Push a `v*` tag (e.g. `v0.1.0`) to also attach the binaries to a GitHub Release.
## Security
- The API key is kept in memory only (wrapped in `secrecy::SecretString`):
never written to disk, never logged, never returned to the UI.
- **The proxy is loopback-only by default** (`127.0.0.1`). It injects your API
key into every forwarded request, so a non-loopback bind would let anything on
the network use your key. Binding beyond loopback is therefore an explicit
opt-in protected by a gateway token — see
[Exposing the proxy on your network](#exposing-the-proxy-on-your-network).

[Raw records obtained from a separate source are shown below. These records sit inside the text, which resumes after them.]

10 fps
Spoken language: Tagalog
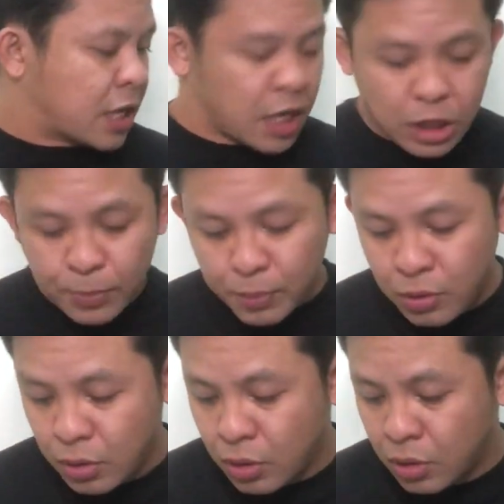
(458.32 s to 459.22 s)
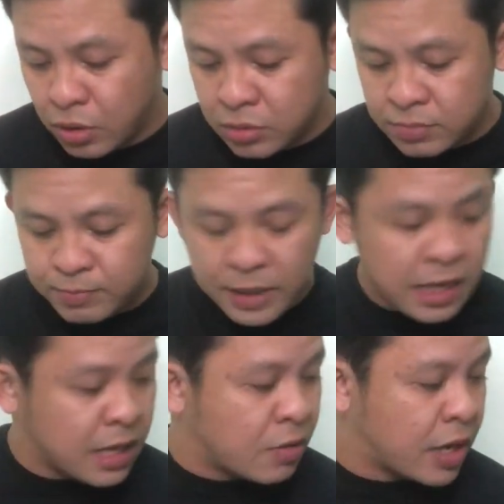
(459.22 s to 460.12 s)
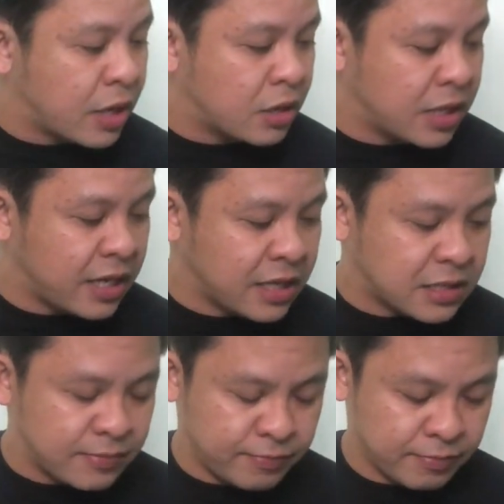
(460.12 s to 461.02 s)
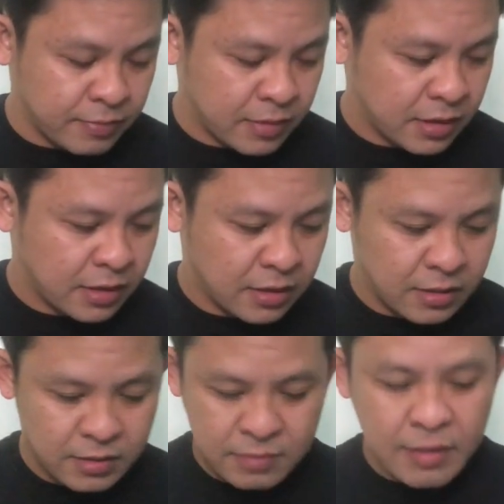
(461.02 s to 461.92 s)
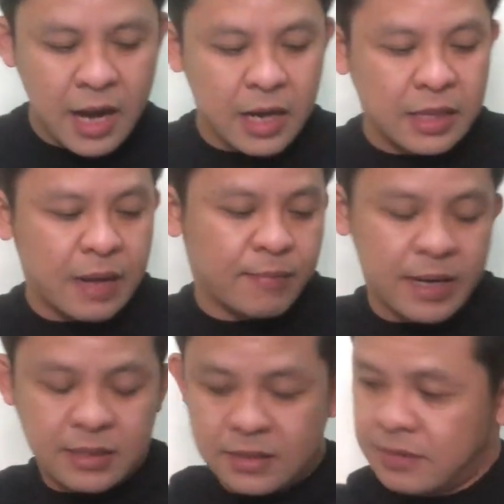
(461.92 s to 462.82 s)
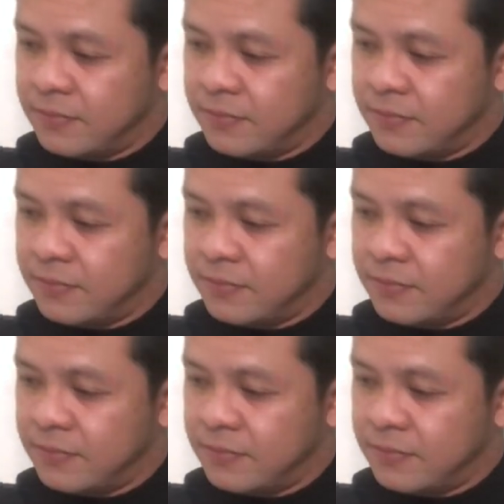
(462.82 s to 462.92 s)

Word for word: ito pong binili ko ngayon is, mga katambikes,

- Use an `https://` endpoint — a non-HTTPS endpoint URL sends the key
unencrypted (the app warns about this too).
- Don't embed credentials in the endpoint URL (`https://user:pass@host/…`) — such
URLs are rejected so a key can't leak into `config.json` or the logs.

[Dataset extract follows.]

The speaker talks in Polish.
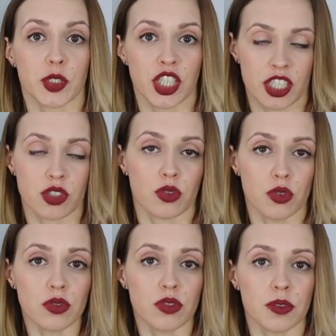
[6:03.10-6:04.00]

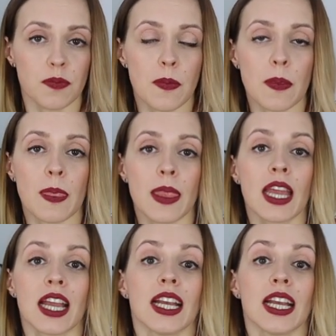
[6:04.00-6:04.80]
przeszkód mm,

- The listen address and endpoint URL are validated both when entered and when
`config.json` is loaded at startup; an invalid hand-edited value falls back to a
safe default instead of being trusted.
- The settings window loads only local, static assets under a restrictive CSP.

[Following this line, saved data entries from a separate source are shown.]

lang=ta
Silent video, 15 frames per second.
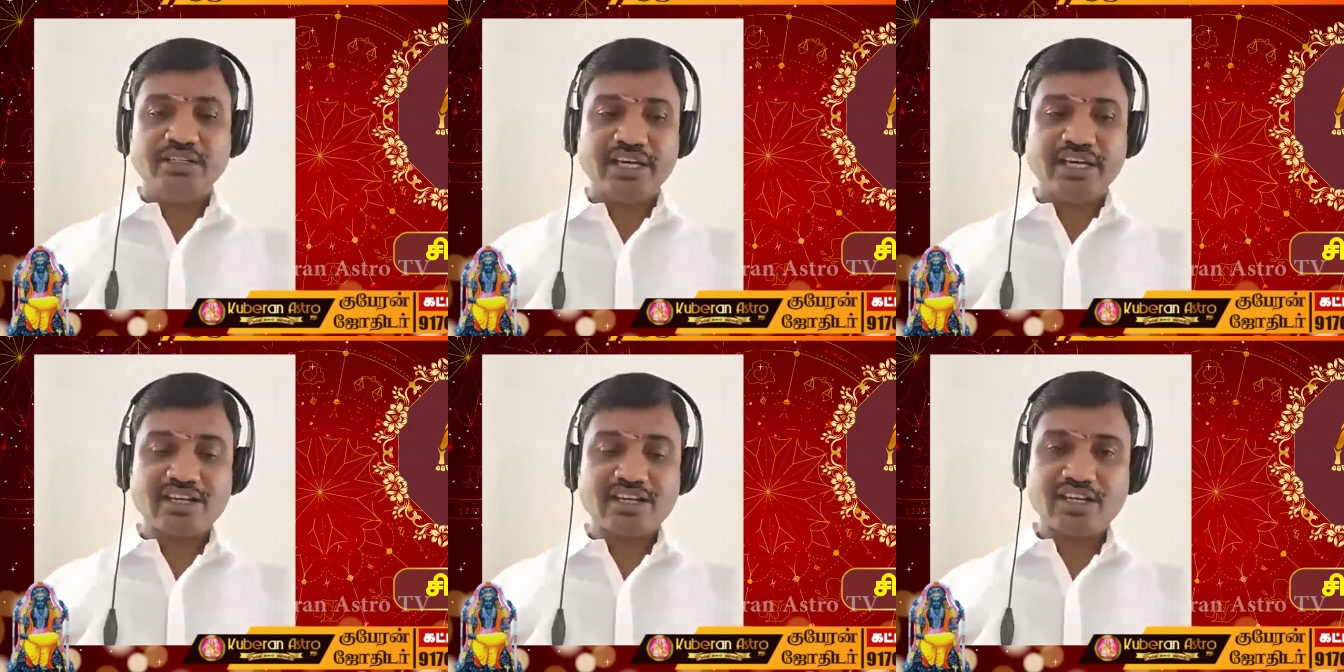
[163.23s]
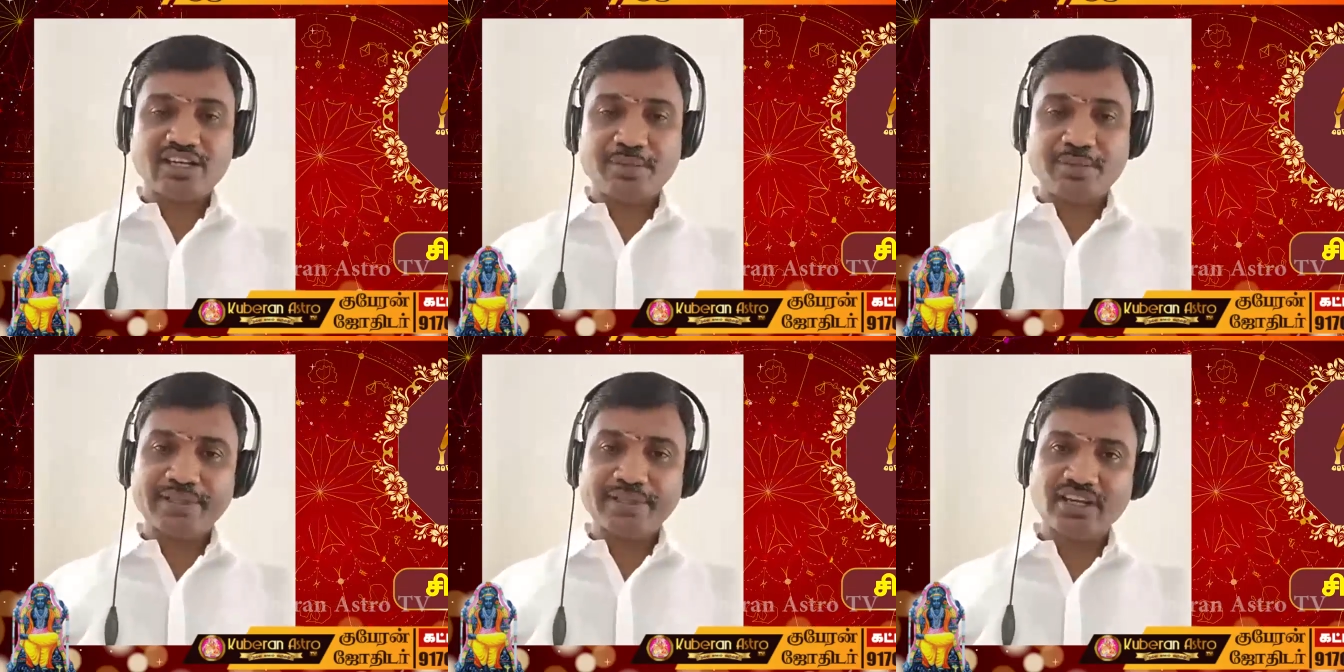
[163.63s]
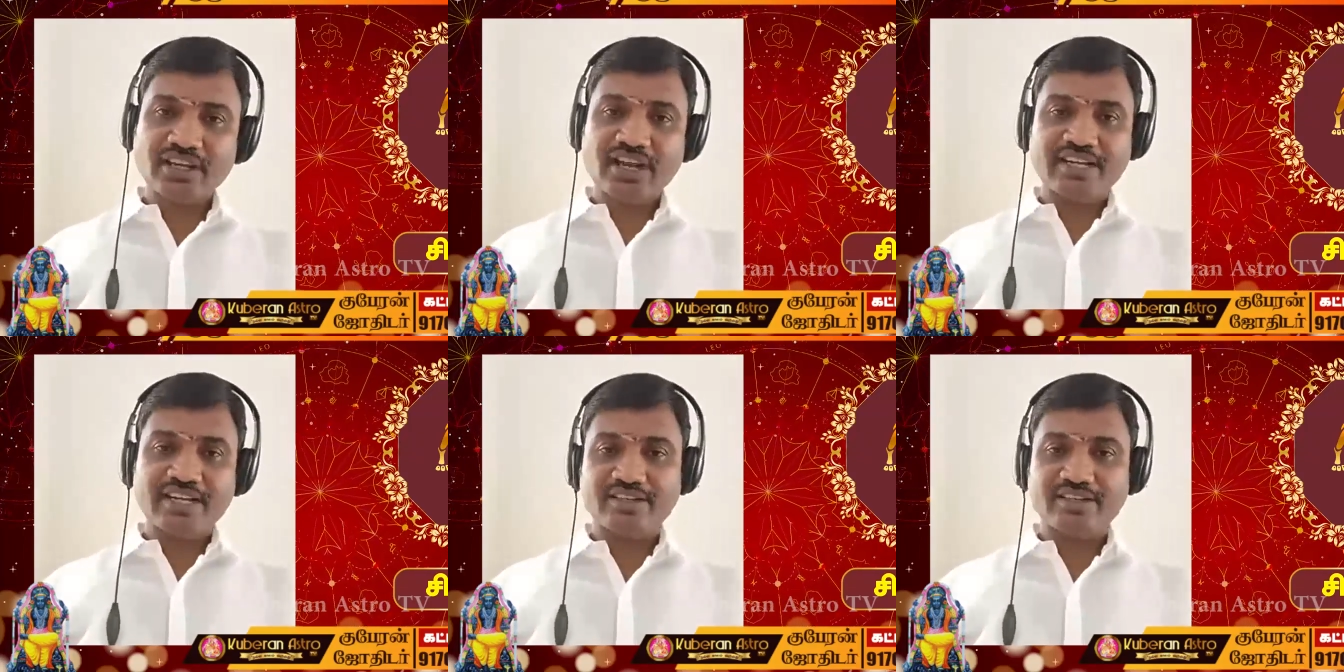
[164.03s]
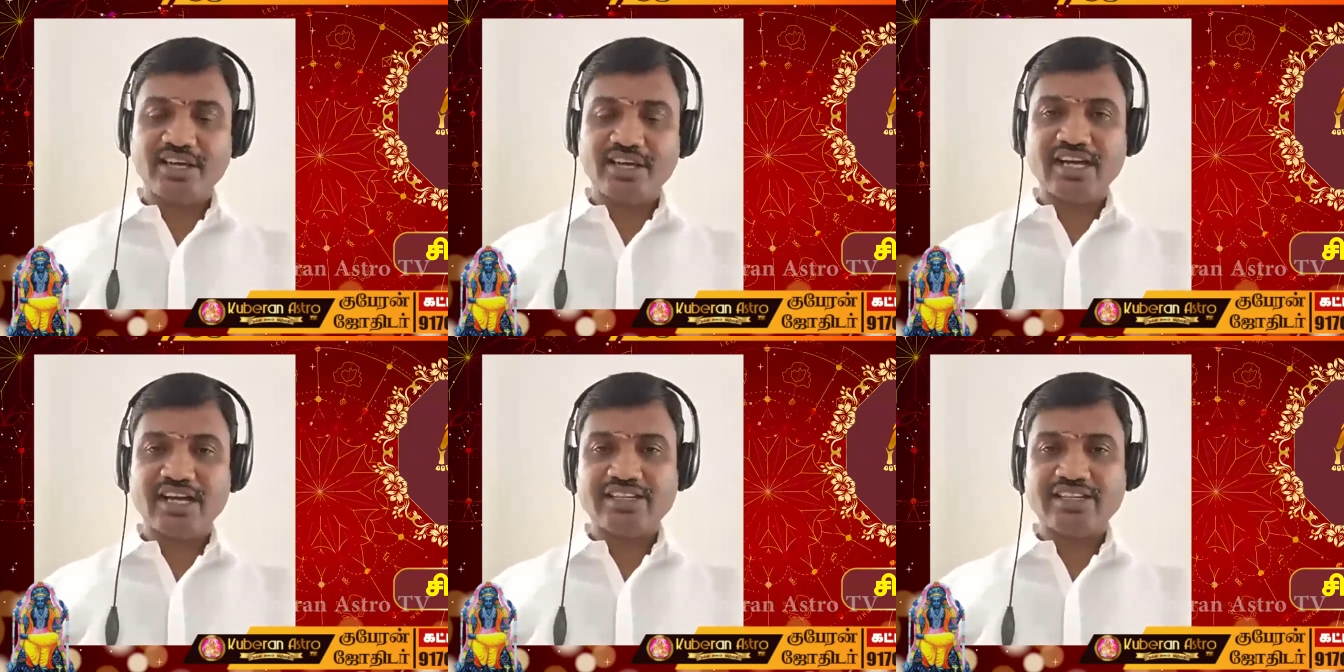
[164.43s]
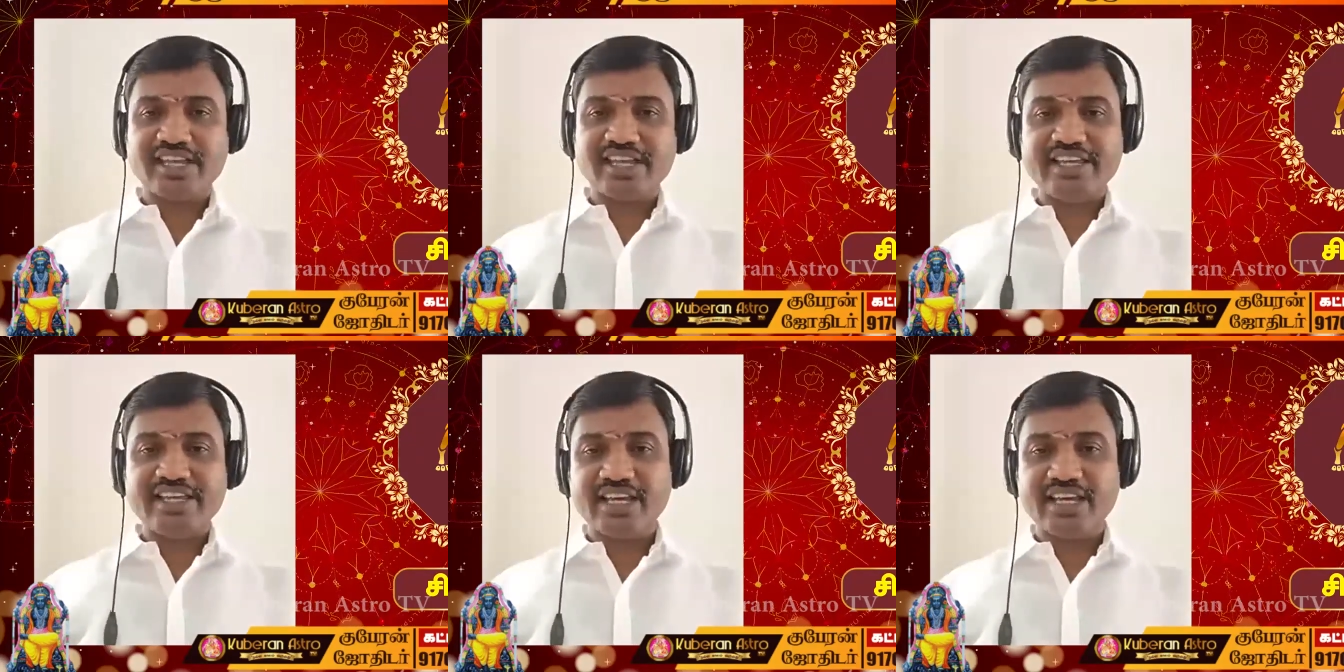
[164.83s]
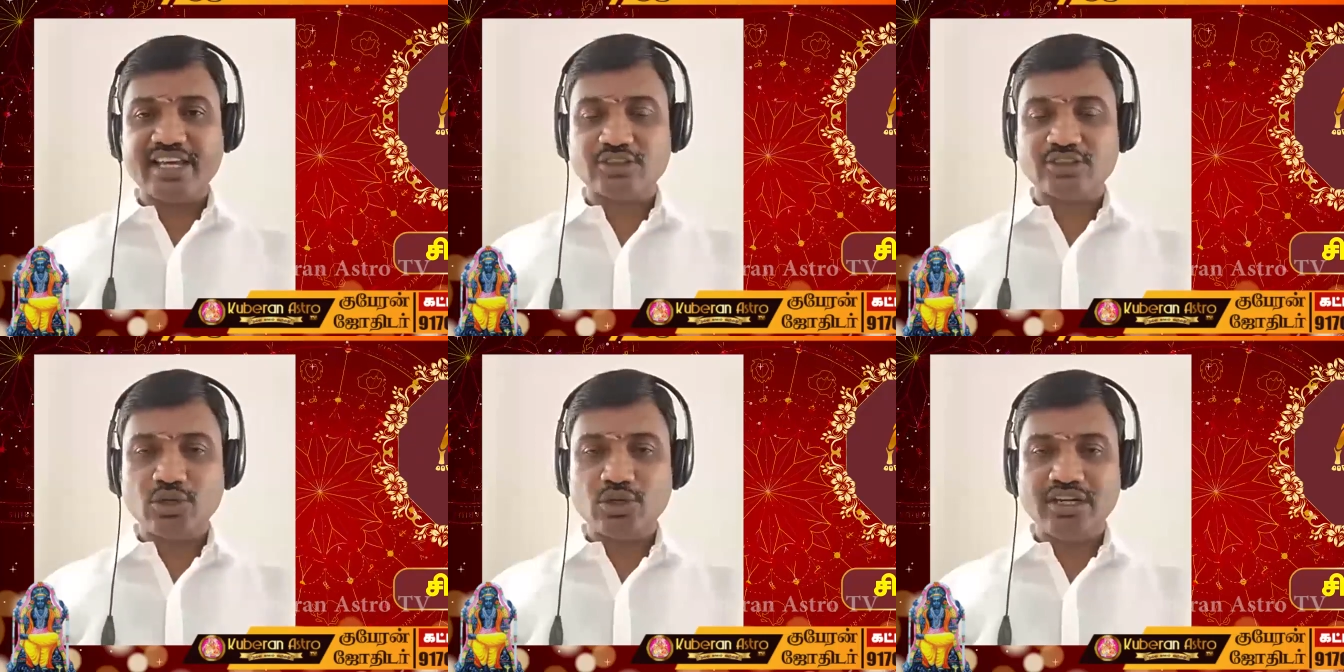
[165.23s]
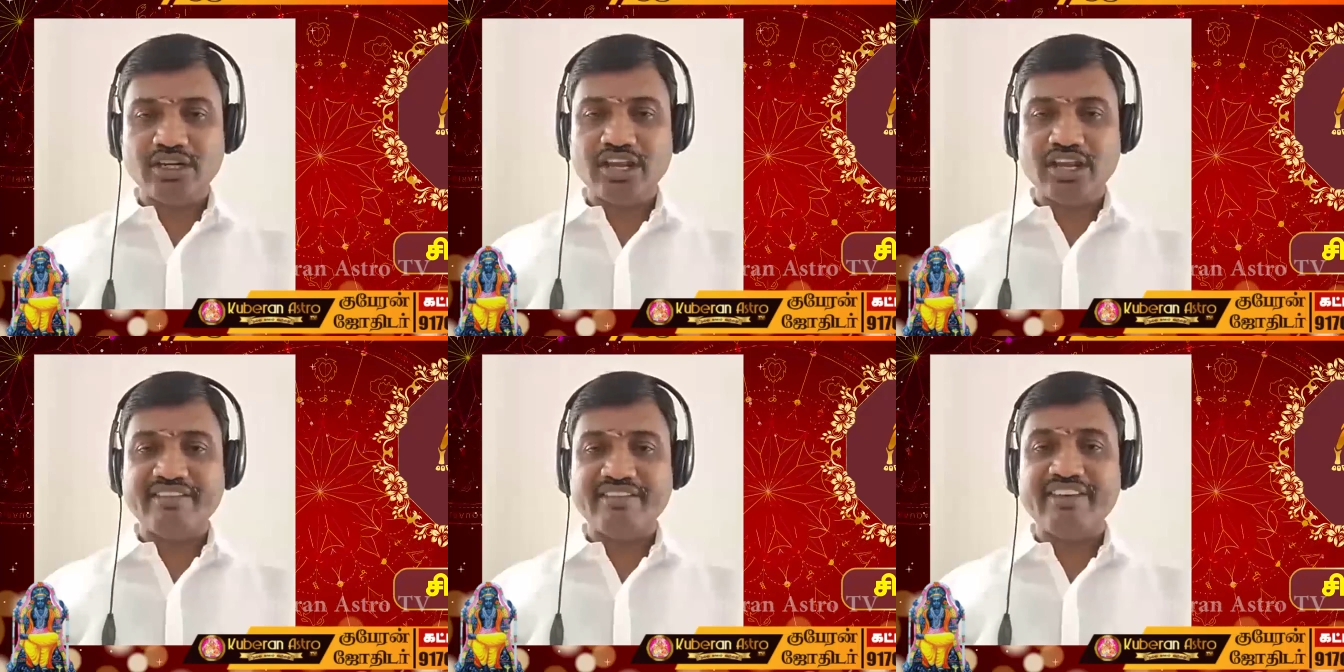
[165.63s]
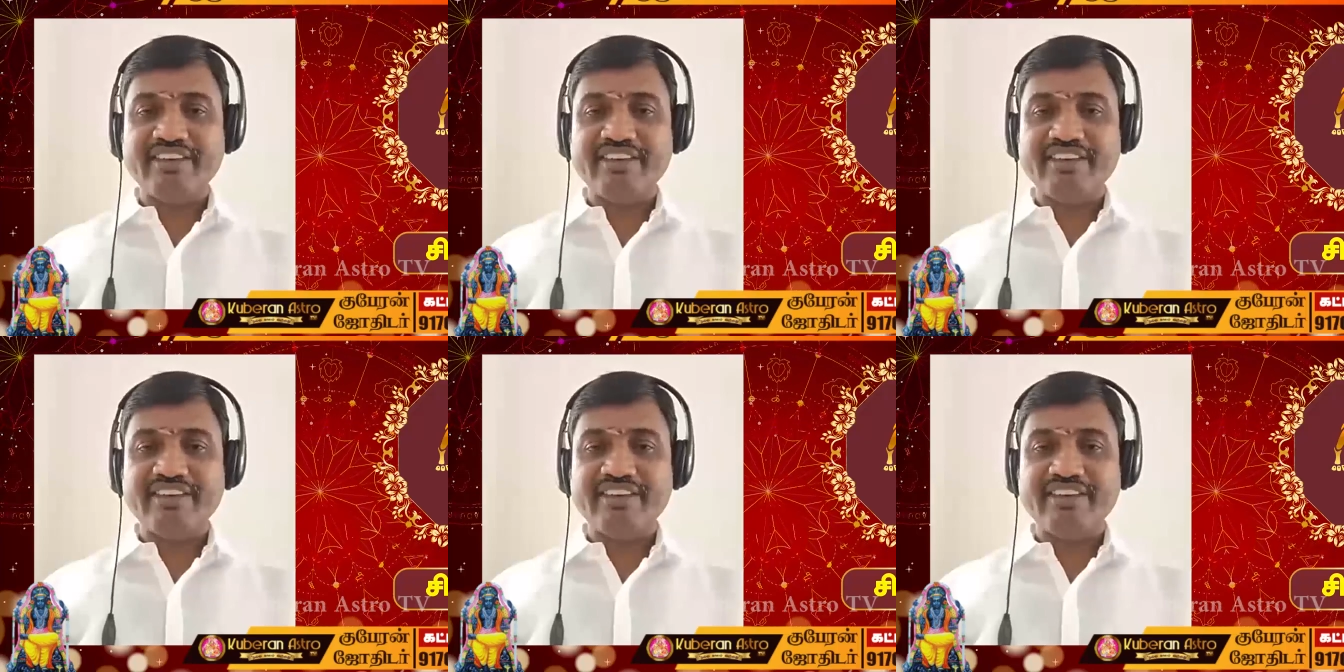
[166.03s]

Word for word: ஏன் ராசிக்கு பத்துல ராகு இருந்தா செய்யற தொழில்ல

### Exposing the proxy on your network
By default the proxy binds to `127.0.0.1` and only the local machine can reach
it. To let another device (e.g. a second machine on your LAN) use the proxy:
1. In the settings window, turn on **"expose to network"** under the listen
address. This generates a **gateway token** and reveals it (with **copy** and
**regenerate** actions).
2. Set the listen address to a reachable interface — e.g. `0.0.0.0:8080` to bind
all interfaces. (Without the opt-in, a non-loopback address is rejected, and a
hand-edited `config.json` with one is reset to loopback on startup.)
3. On the remote client, point it at `http://:8080` and send the
gateway token in the `Authorization` header: `Authorization: Bearer `.
Loopback clients (including the locally launched Copilot/Codex agents, which
always connect via `127.0.0.1`) never need the token — it gates non-loopback
peers only. The token is a self-generated credential for *this proxy*, separate
from your upstream API key; it is stored in `config.json` so a remote device need
not re-pair after a restart. Regenerate it to revoke access. Even token-gated,
remember the proxy spends your upstream key on behalf of any authorized client —
only expose it on networks you trust.
## Notes
- **OpenAI-compatible** endpoints are supported. Copilot uses Chat Completions
(`/chat/completions`); Codex uses the Responses API (`/responses`). The proxy
forwards whichever path the client sends, so the upstream must support it.
- All models share a single endpoint base; the proxy only changes the `model` field.
- The API key lives in memory only — re-enter it after restarting the app.